Women & MPN Logo_Official_RGBsm
We are pleased to have completed the 3rd annual Women & MPN conference on Friday, September 29th, in Los Angeles.  We had wonderful speakers and a lively panel discussion on issues impacting women and all those living with MPNs. One recurring theme was revealed by the newly diagnosed attendees; their physicians didn’t seem to know a lot about their ET, PV or MF and gave little support or direction to resources. MPN Advocacy & Education International is committed to a more vigorous outreach program to physicians and will continue to provide direction, education and resources to all patients and caregivers lacking the support they need.  Our special guest, Emmy-award winning actress, Finola Hughes, will be a great spokesperson for the MPN community because of her ability to reach much greater numbers through the media.


Panel Discussion

Living in Paradox Blog: October 2017

Do Some Things Never Change? It’s On Us!

By Marina Sampanes Peed

While participating in the Women & MPN™ conference in Los Angeles at the end of September, I met several women who were newly-diagnosed with a myeloproliferative neoplasm. They are bright, can-do women who recently learned what is causing their crazy symptoms and cost some of them their employment. As I listened to their stories, a rush of memories ran through me:

Ten years ago, after severe abdominal thromboses, sepsis, and organ failure, a hematologist told me, “At least you don’t have cancer. You should see some of my really sick patients. When you recover from the surgery, you should start working out and lose some weight. You’ll feel better.” Eight years ago, when I almost stroked with a hematocrit of 69.1, another hematologist started treatment (phlebotomies and hydrea) and encouraged me to consult with a MPN expert.   That expert noted some CBC results from several years earlier (separate health care organization) that showed platelet count over 900,000. He explained that I likely started with ET; it wasn’t diagnosed back then because they didn’t know as much and the internist didn’t connect my symptoms to a blood disorder.

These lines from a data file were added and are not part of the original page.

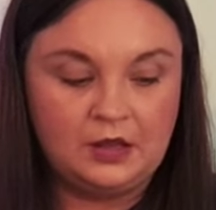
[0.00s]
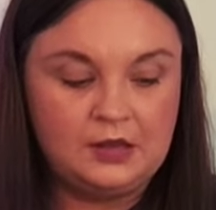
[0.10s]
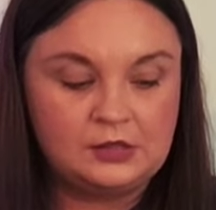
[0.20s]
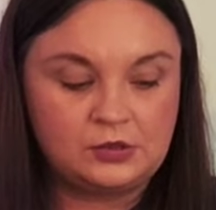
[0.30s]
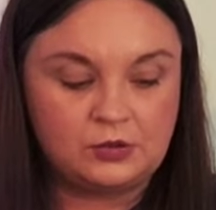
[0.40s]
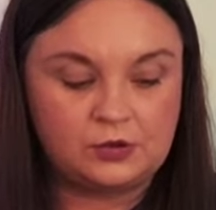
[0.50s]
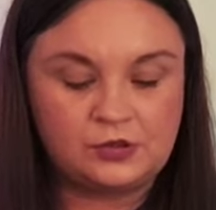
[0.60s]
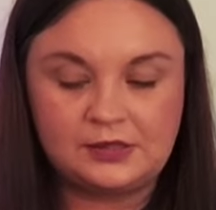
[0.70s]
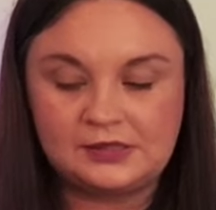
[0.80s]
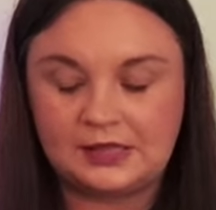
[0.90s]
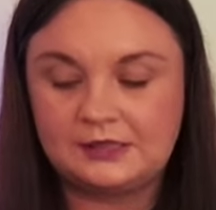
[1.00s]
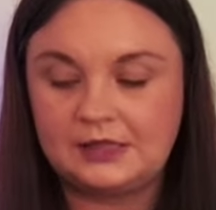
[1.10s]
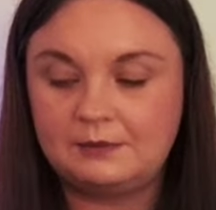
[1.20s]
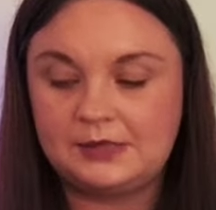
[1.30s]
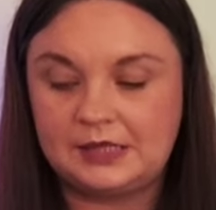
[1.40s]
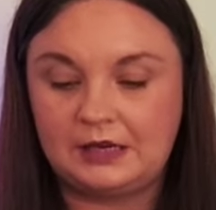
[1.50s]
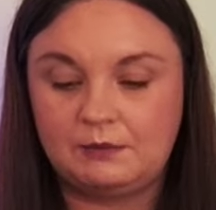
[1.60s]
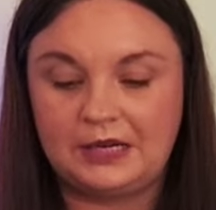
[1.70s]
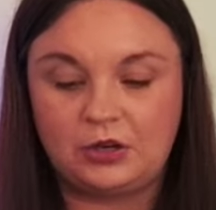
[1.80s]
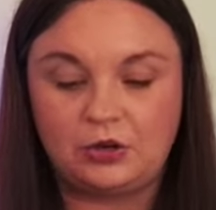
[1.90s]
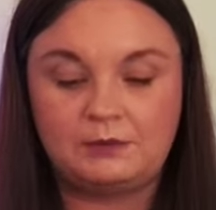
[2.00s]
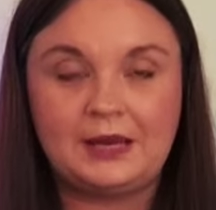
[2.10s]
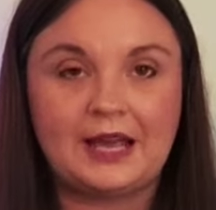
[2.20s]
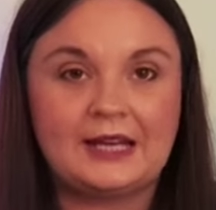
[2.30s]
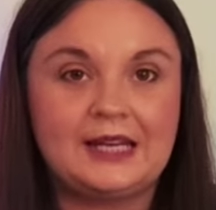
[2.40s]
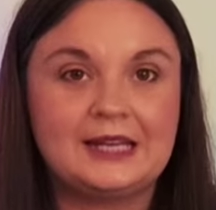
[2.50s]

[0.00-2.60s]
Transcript: So those are the signs that I'm seeing, but it could be any.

Incredibly, in 2017, some hematologists still don’t understand the very diseases they diagnose. I get it; there’s a lot to know. Given the complexities of blood cancers and diseases, they have a responsibility to acknowledge their limitations and refer patients to specialists. Unfortunately, many newly-diagnosed MPN patients receive partial information, treatment plans that look more like Swiss cheese, and faulty expectations.

I naively assumed a decade after my first experience, MPNs would not be foreign to local practice physicians. In the last ten years, significant progress was made with new mutations identified, patient studies, new treatments, and diagnostic and treatment protocols. MPNs receive attention at American Society of Hematology (ASH) and other related conferences. I thought greater awareness and understanding would filter through the hematology network beyond university and research centers. Based on recent conversations with several new patients, this is not happening. And people in smaller communities are at greatest risk.

Fortunately, these women took the information from their physicians and started researching on their own. One way or another, they found MPN Advocacy & Education International’s conference and decided to attend. The physicians who spoke at the conference shared timely information in relatable ways. “I can’t tell you how much relief I feel! Meeting other patients and talking to doctors who know what they are talking about gives me hope,” remarked an attendee.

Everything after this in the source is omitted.